Long after my youngest brother died, I used to imagine that he was living somewhere else. He’d left his old life behind and started over. He left the stress of his work: the hiring, the firing and the grinding hours seven days a week … the whole thing. It was the stress that hastened his death at his desk at age forty.
A few months after he died, I saw a man in the supermarket who looked like him. He walked the way my brother did. I followed him around and watched him walk.
I told this to a friend recently, and she said; "So had you lost your mind?"
She’s never known grief, or engulfing sorrow. The kind of loss that passes all understanding of the known world.
She’s never known what the mind is capable of conjuring up just to mete out the sorrow, slowly, so you can get used to the idea of never seeing the one person you want to see most. How you struggle to understand that the thing you long for, that ride down a country road with that person for just another second, what your heart desires, you will never have again.

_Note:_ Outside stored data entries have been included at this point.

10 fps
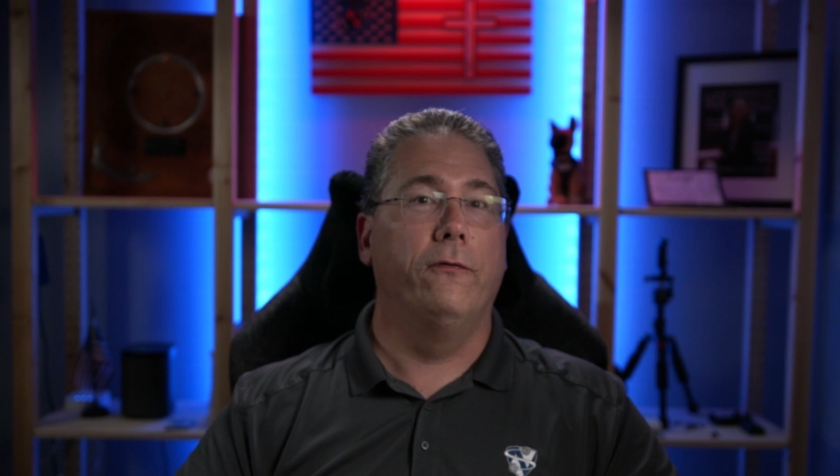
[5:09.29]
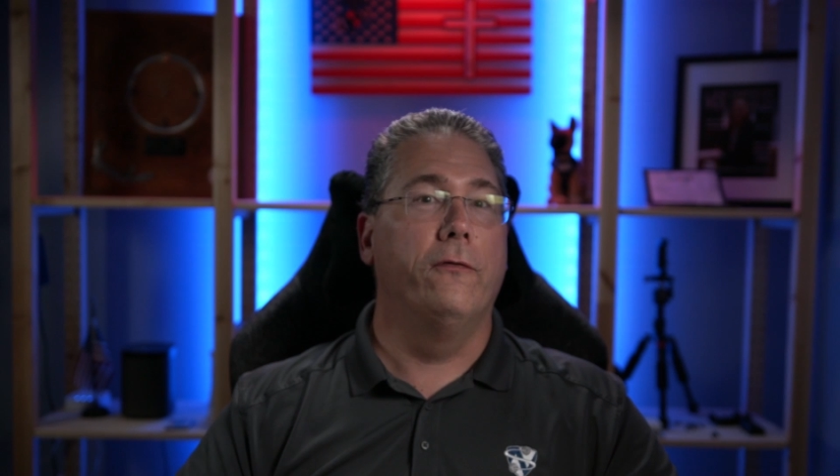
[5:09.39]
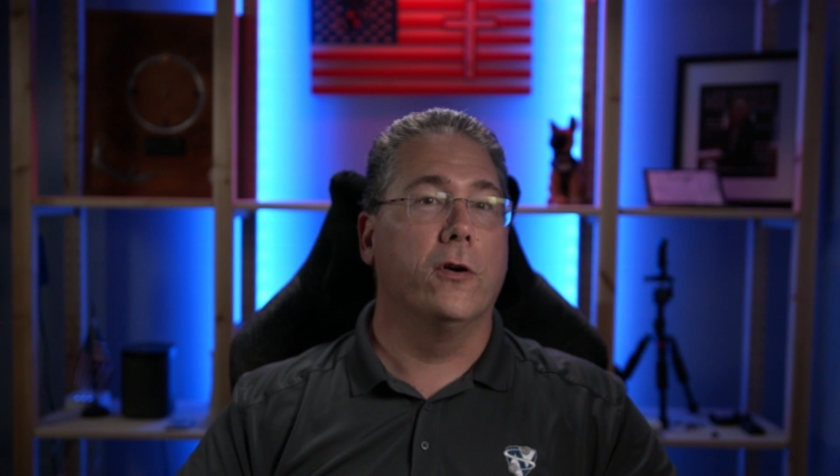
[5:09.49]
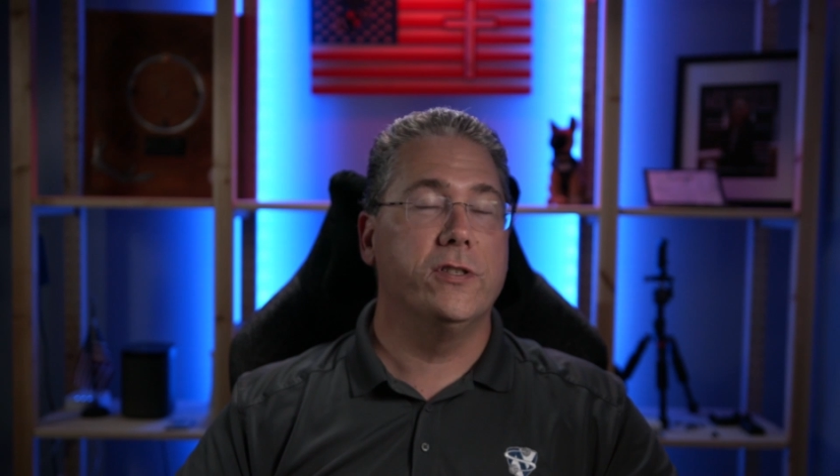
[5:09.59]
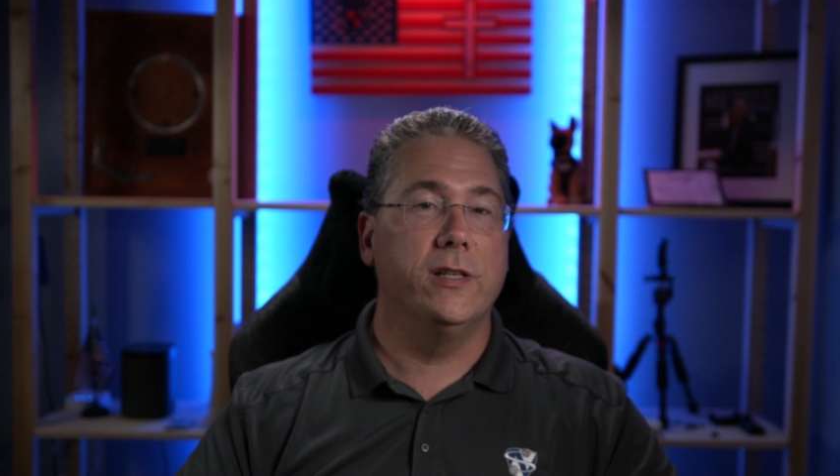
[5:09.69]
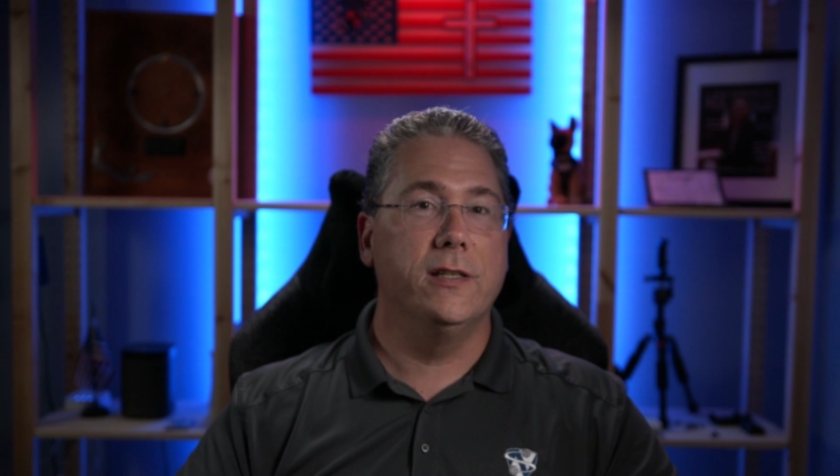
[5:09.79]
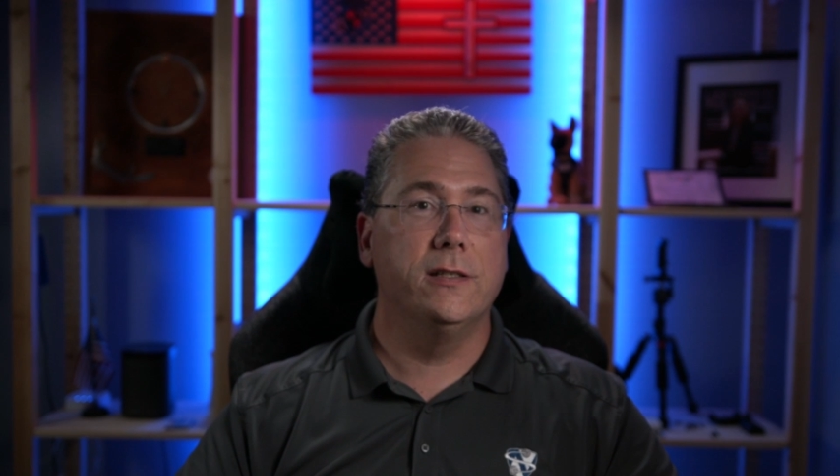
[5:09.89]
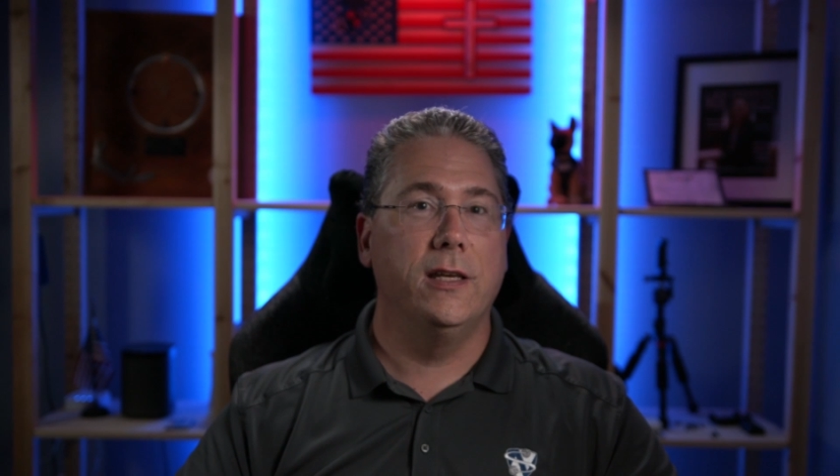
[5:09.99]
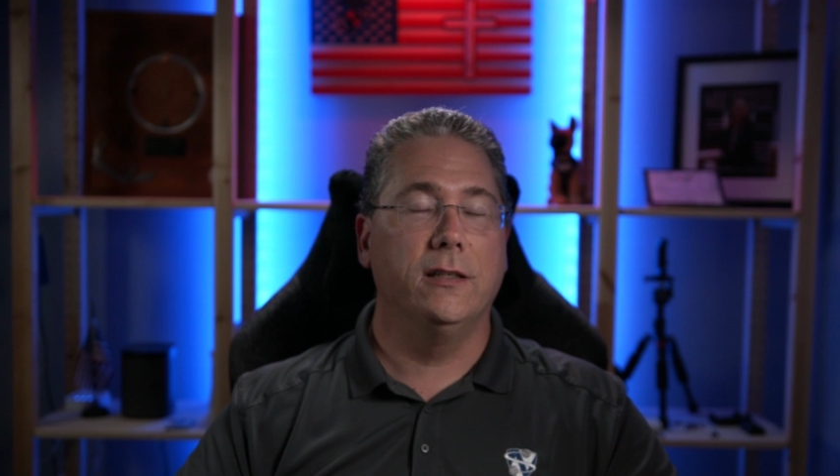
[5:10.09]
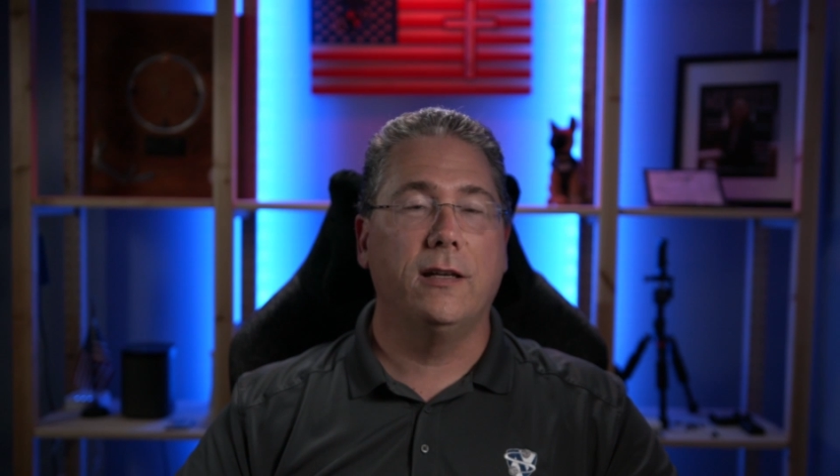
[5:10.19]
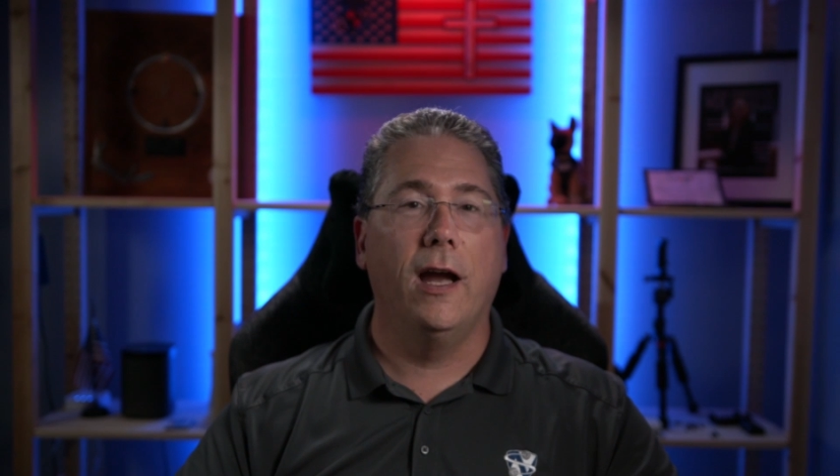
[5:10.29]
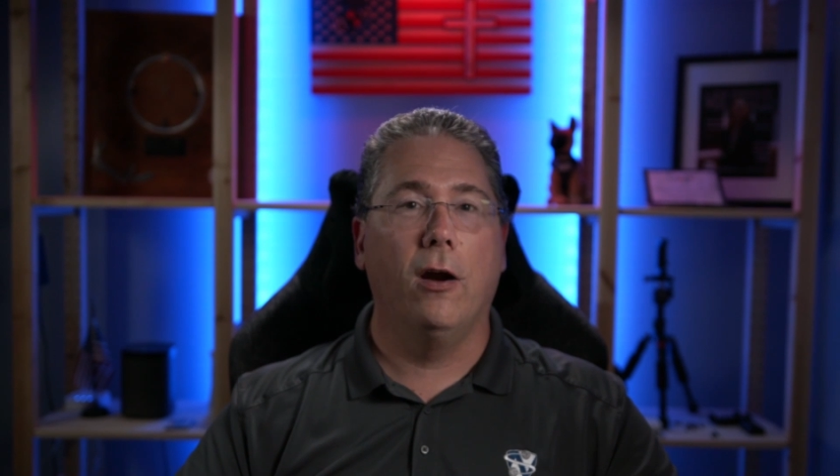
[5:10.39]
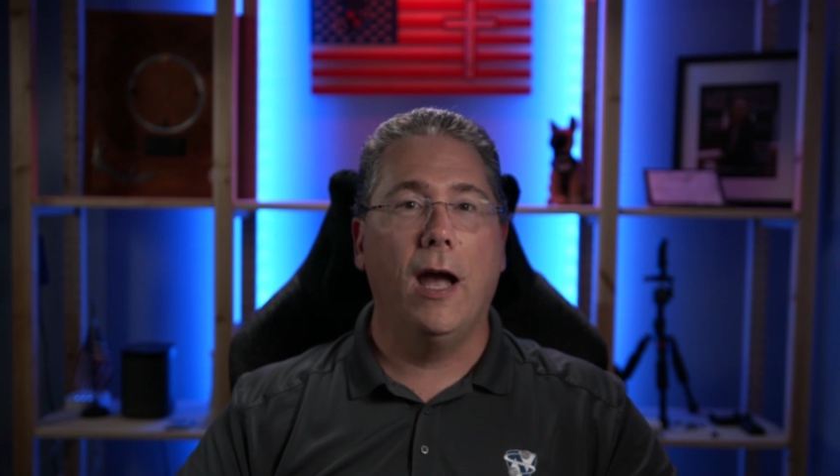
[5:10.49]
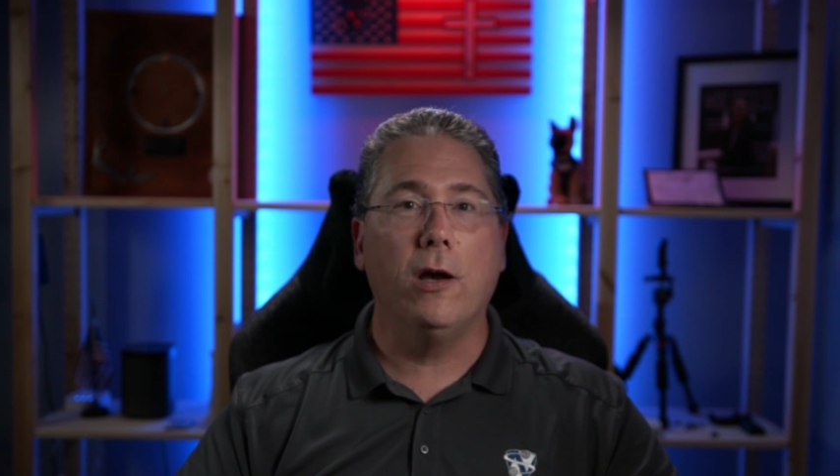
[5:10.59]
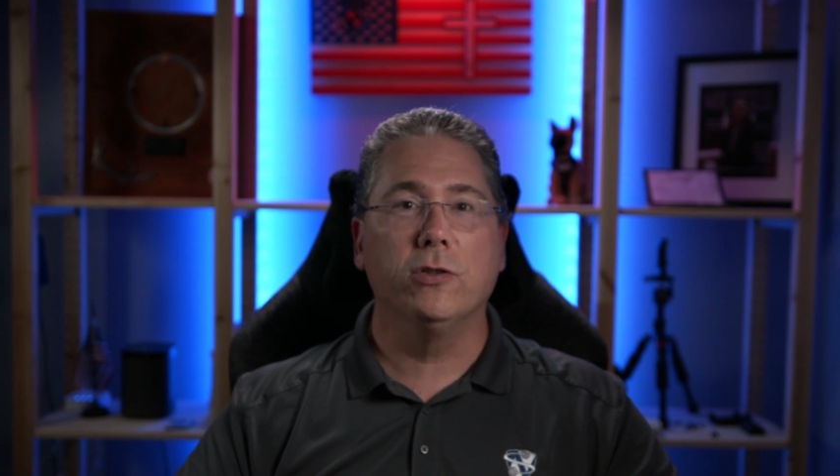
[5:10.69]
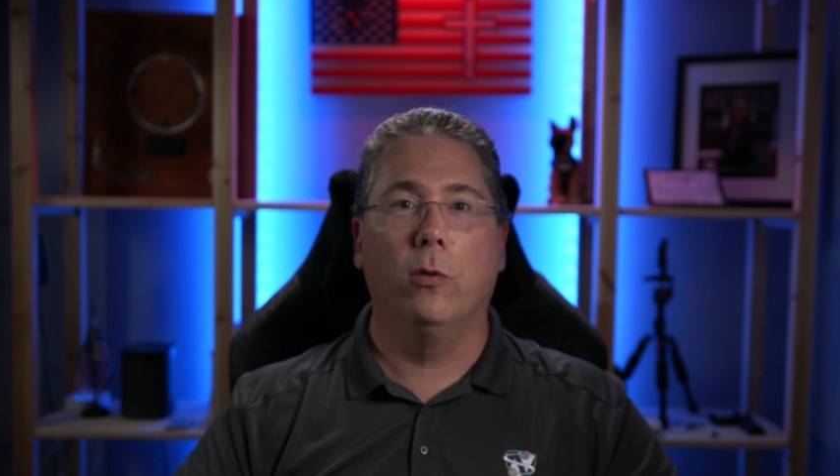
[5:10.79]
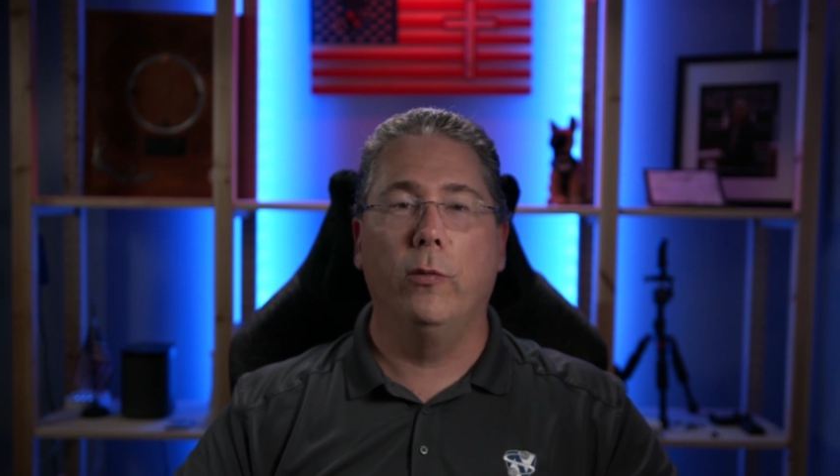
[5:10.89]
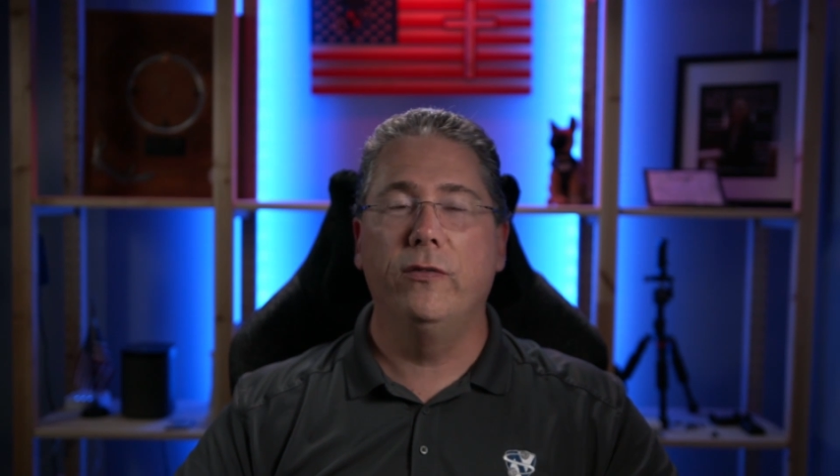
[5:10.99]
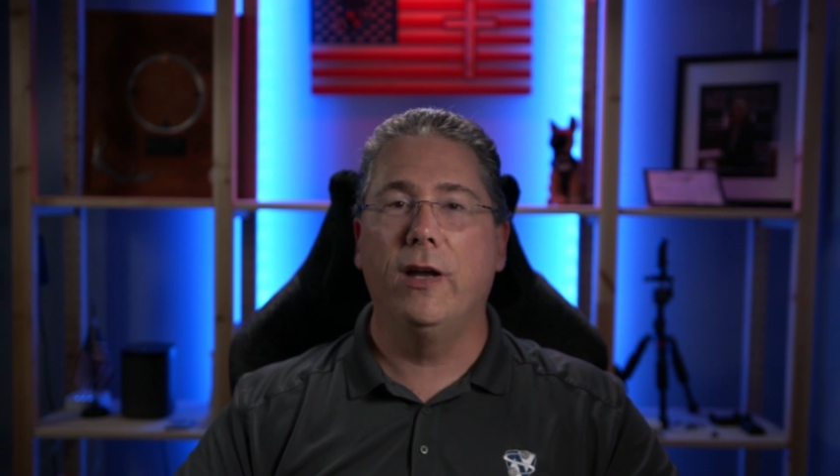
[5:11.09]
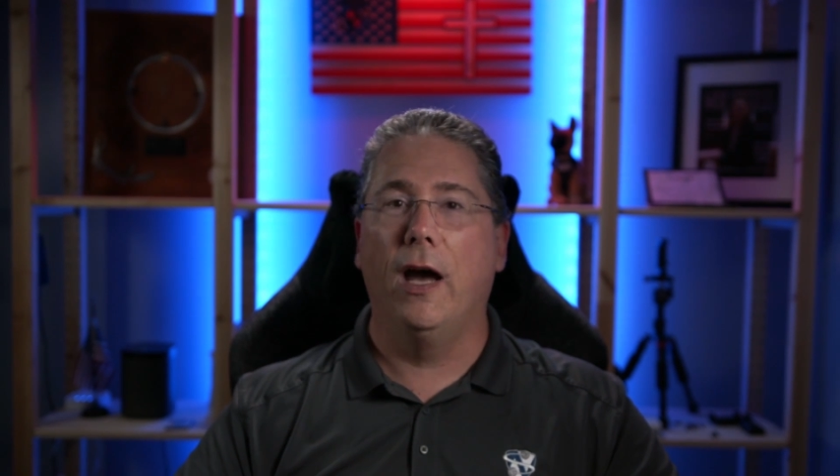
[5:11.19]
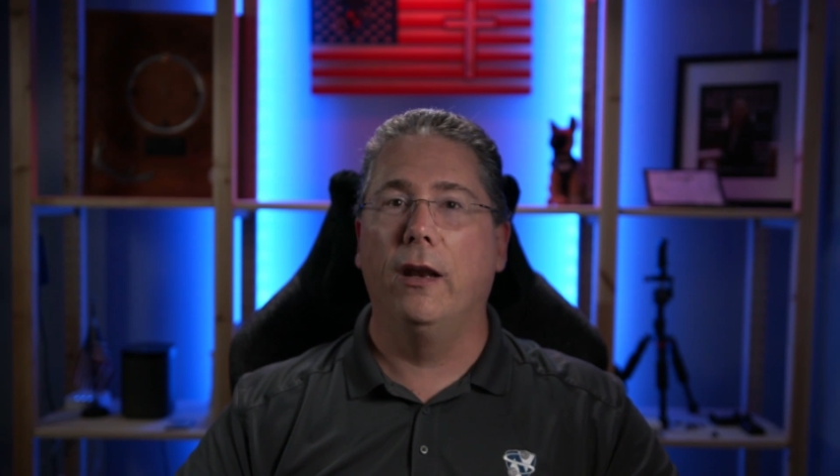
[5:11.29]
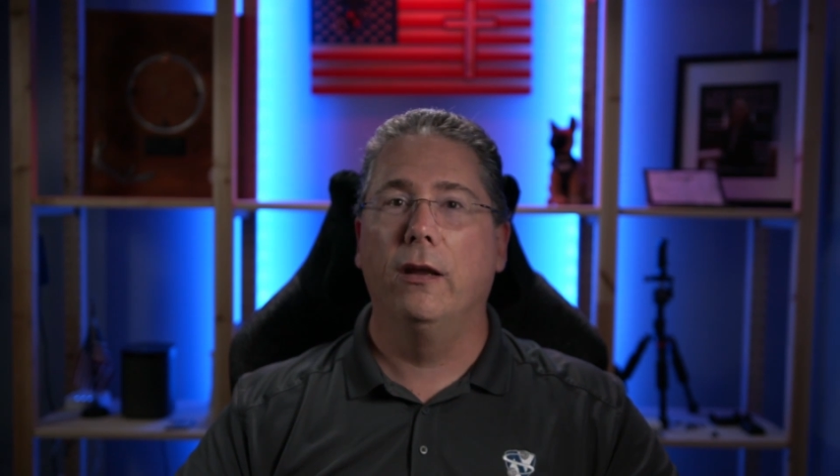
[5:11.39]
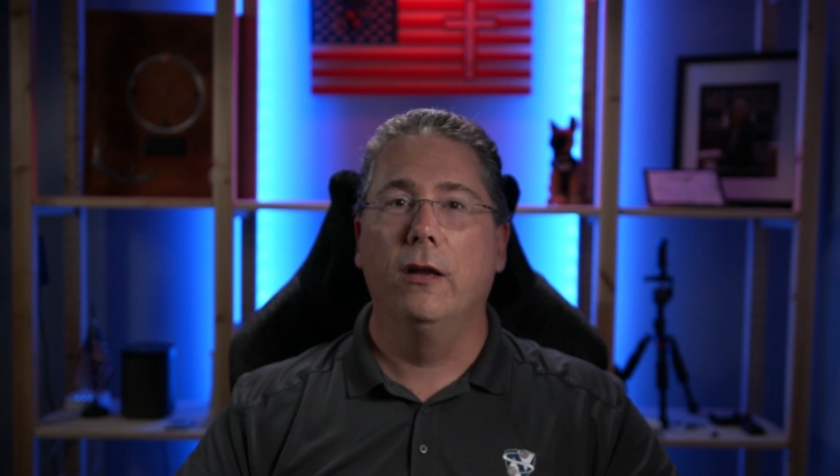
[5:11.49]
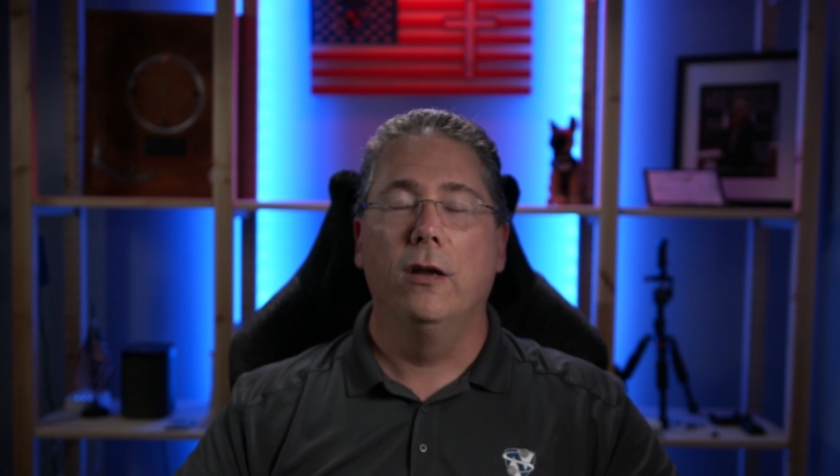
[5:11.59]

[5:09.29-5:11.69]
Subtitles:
Versus the entire house where we've got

She’s never known the sadness of realizing that the person – with his unabashed humor, his uninhibited laugh, his love of small things – will never come again.
No, that friend knows nothing of this. And I cannot tell her about it.
“No, I had not lost my mind,” I said. “I was just learning how to live without him.”
I am still learning how to live without him a decade later.
But it’s getting better.
And like the bulbs I am planting right now, love slumbers on.